- _What you should do_
Copy all entries exactly, and wherever an entry holds a picture, leave that picture out.

- _Data to use_
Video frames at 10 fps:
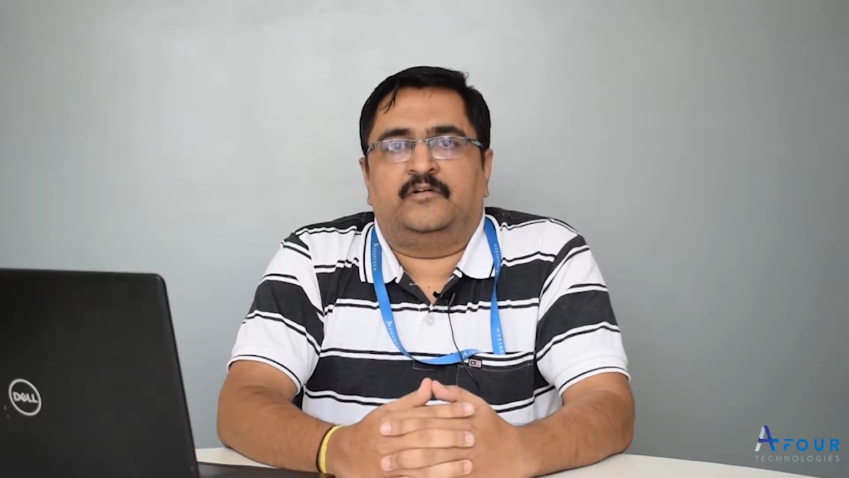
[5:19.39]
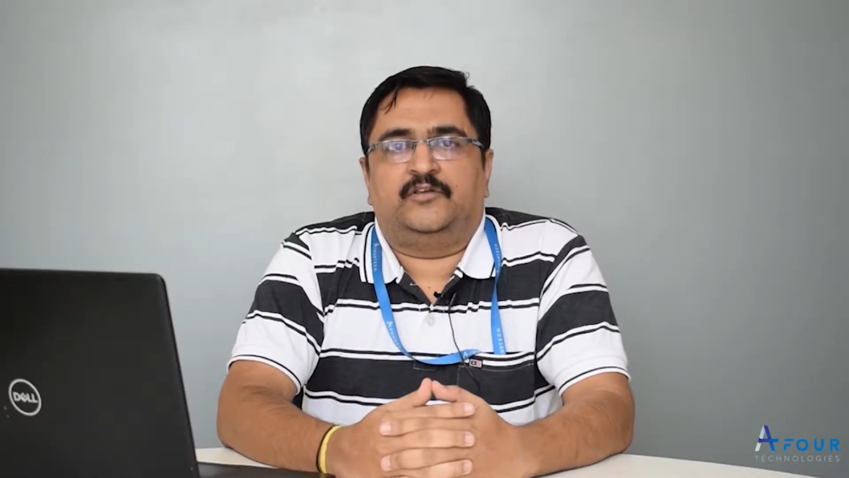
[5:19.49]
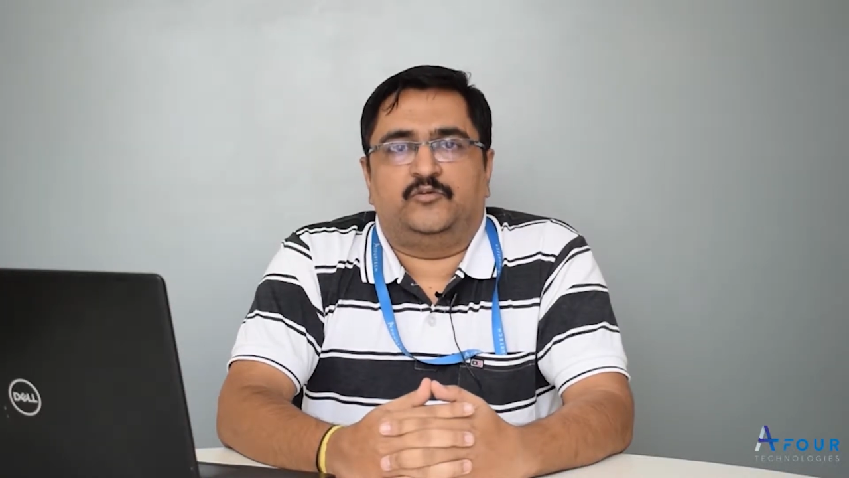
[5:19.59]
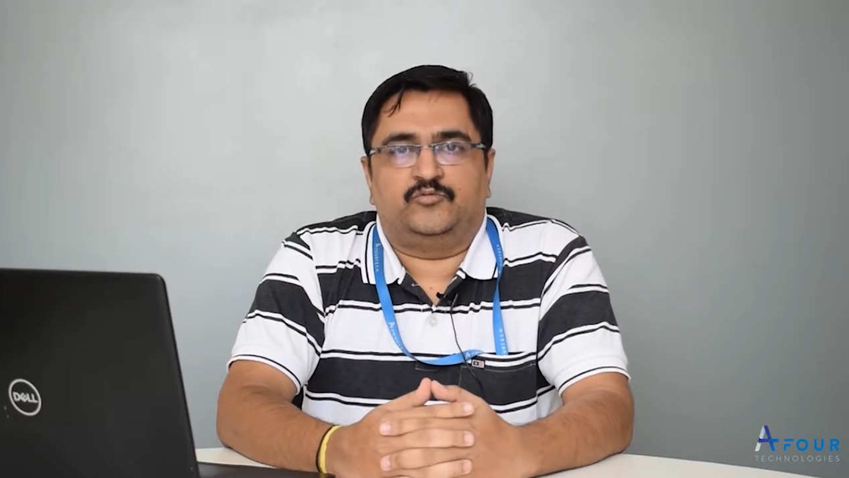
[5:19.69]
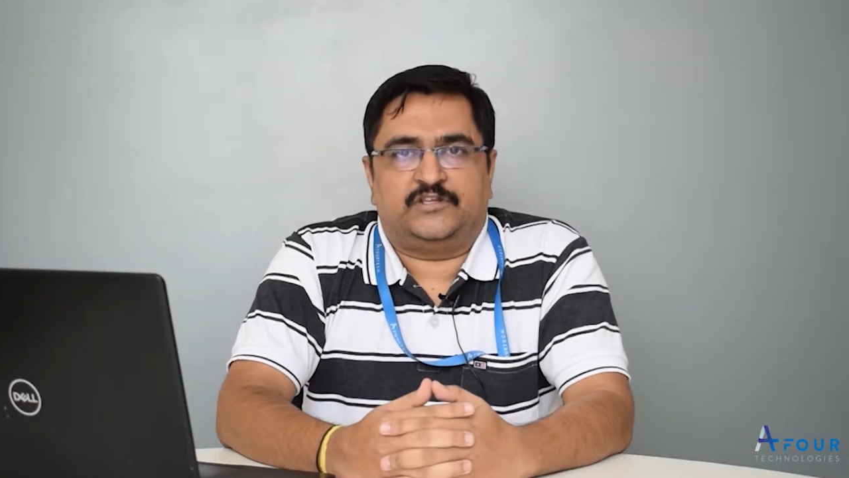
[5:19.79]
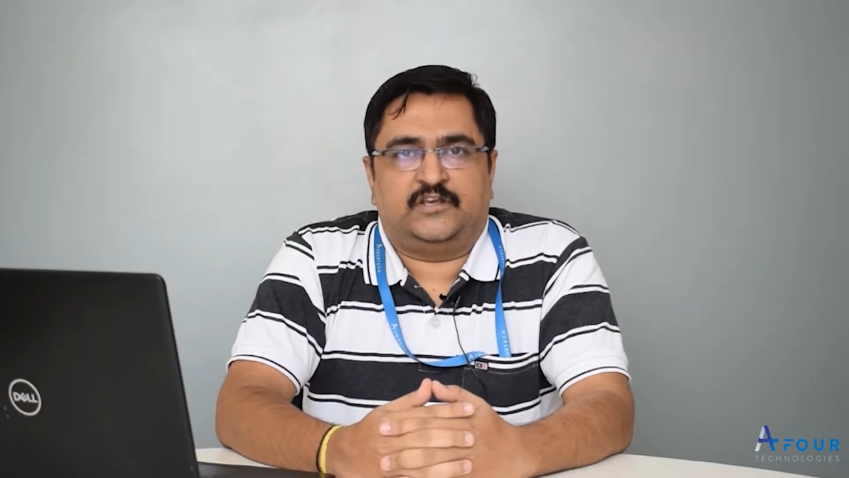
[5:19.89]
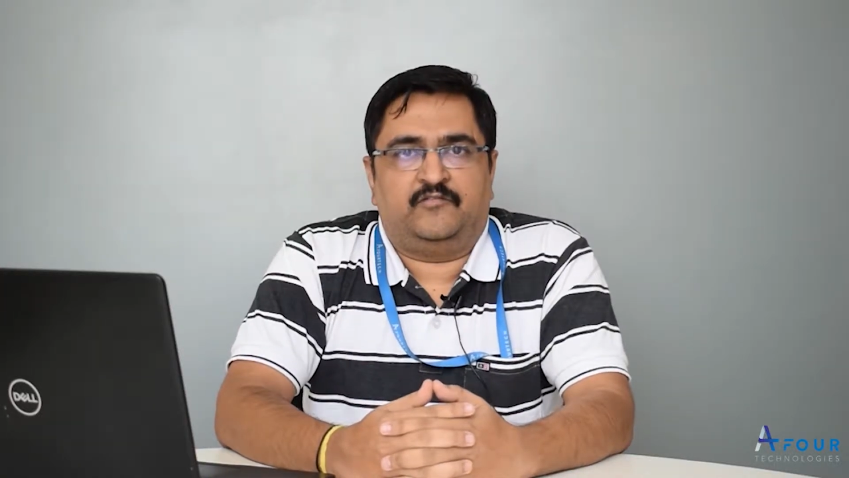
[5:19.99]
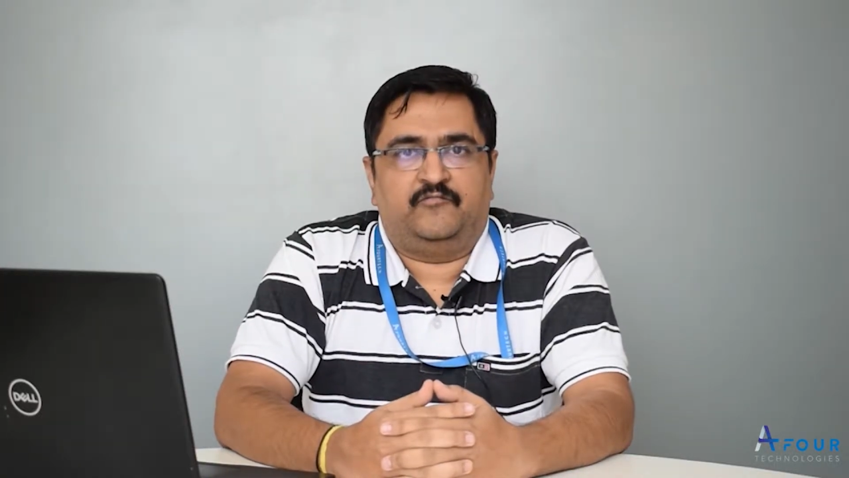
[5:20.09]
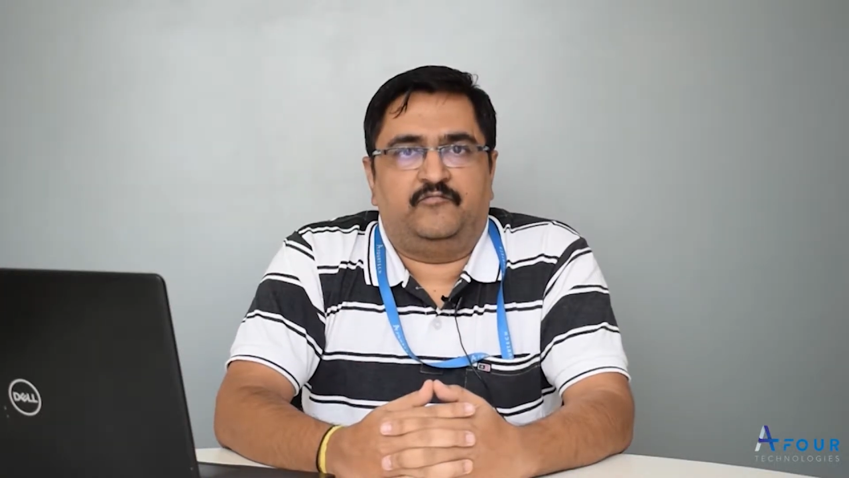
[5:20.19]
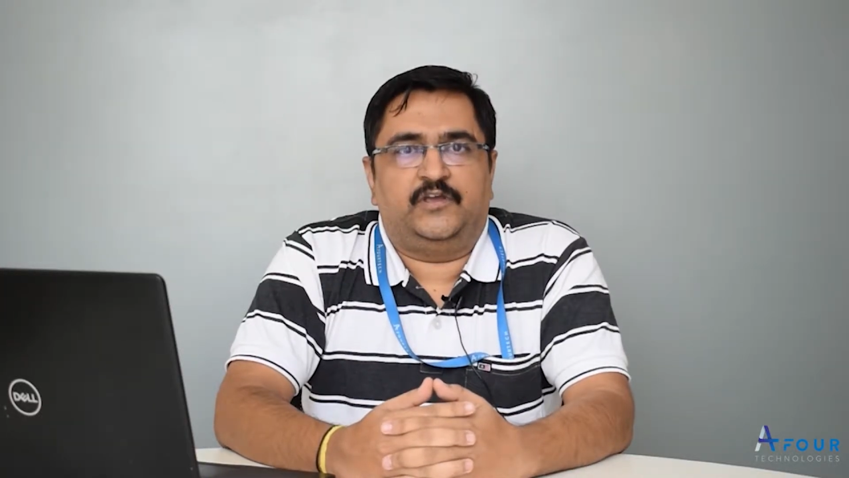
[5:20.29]

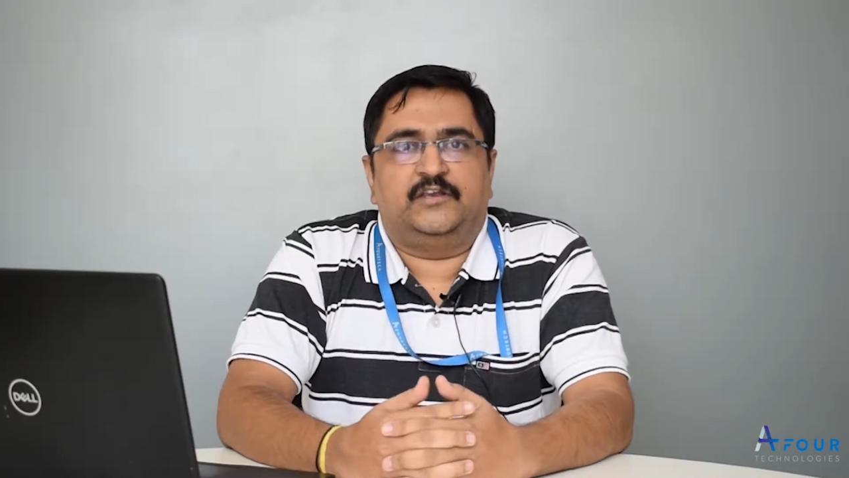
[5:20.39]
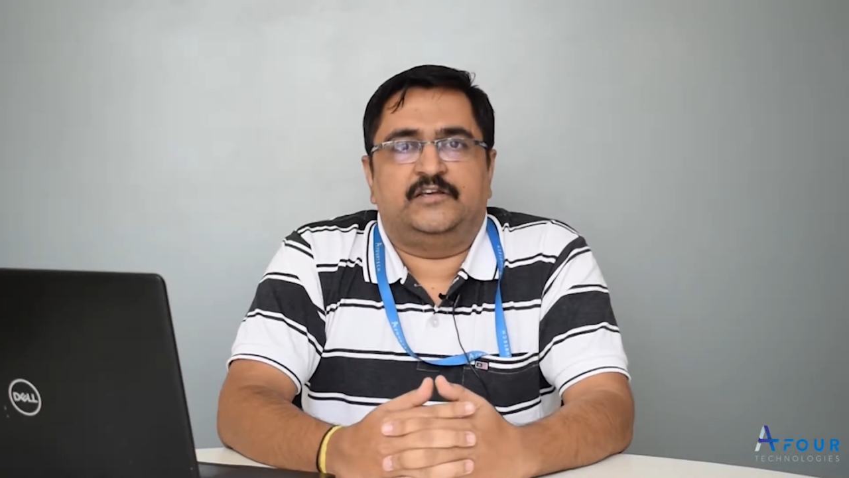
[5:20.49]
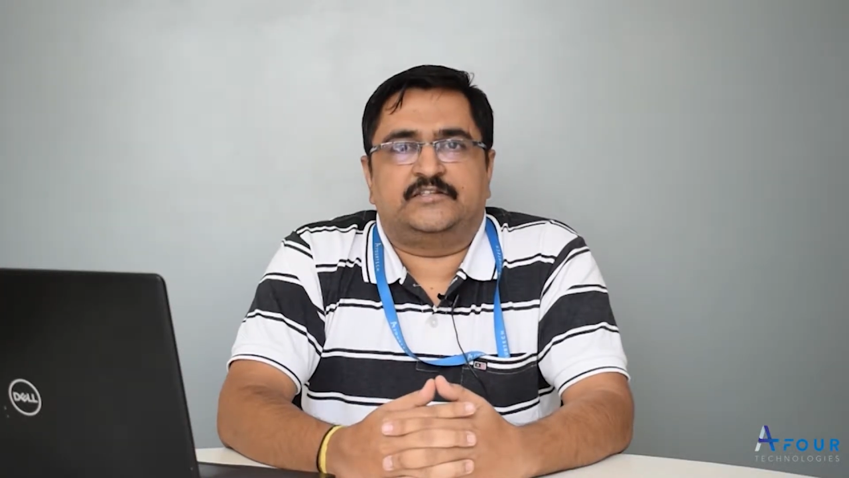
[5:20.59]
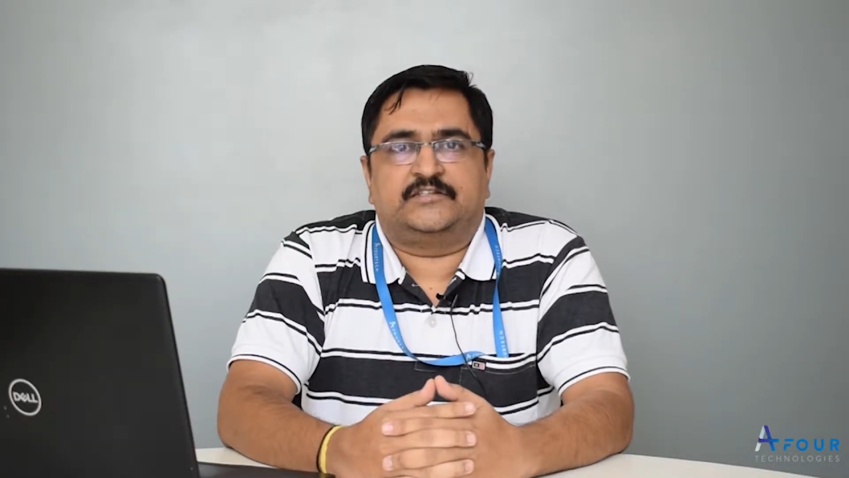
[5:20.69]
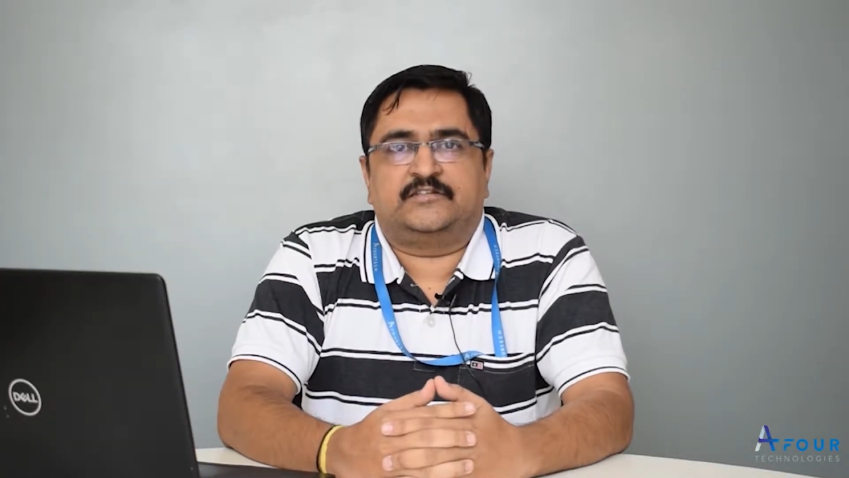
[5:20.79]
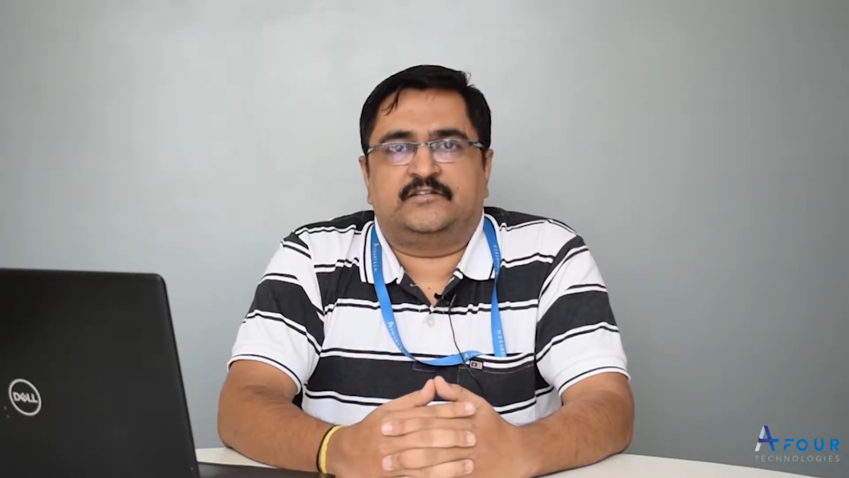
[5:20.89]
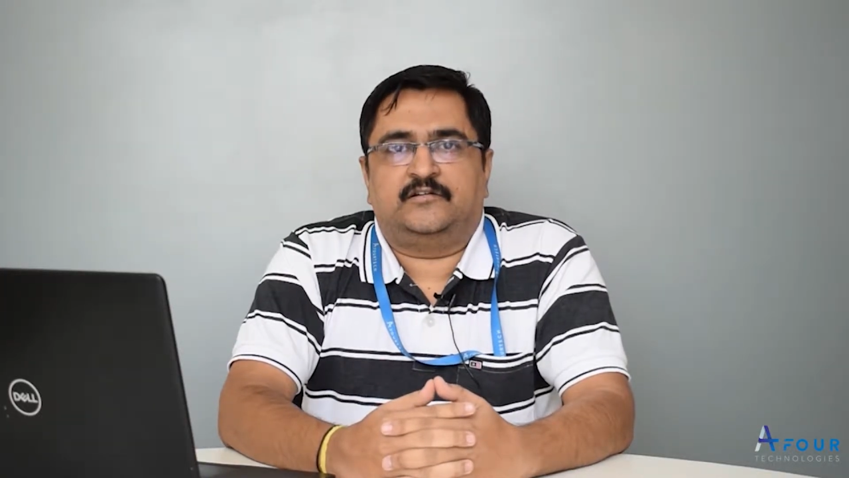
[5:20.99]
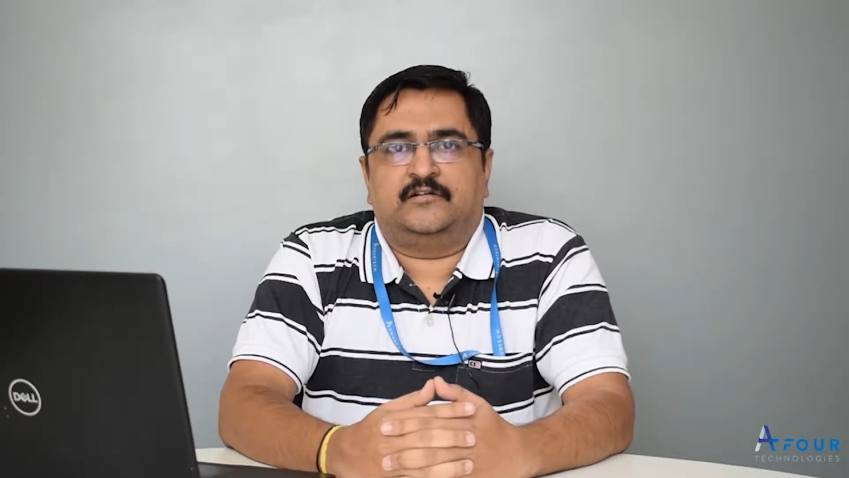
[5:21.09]
using various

- _Task solution_
Video frames at 10 fps:
[5:19.39]
[5:19.49]
[5:19.59]
[5:19.69]
[5:19.79]
[5:19.89]
[5:19.99]
[5:20.09]
[5:20.19]
[5:20.29]

[5:20.39]
[5:20.49]
[5:20.59]
[5:20.69]
[5:20.79]
[5:20.89]
[5:20.99]
[5:21.09]
using various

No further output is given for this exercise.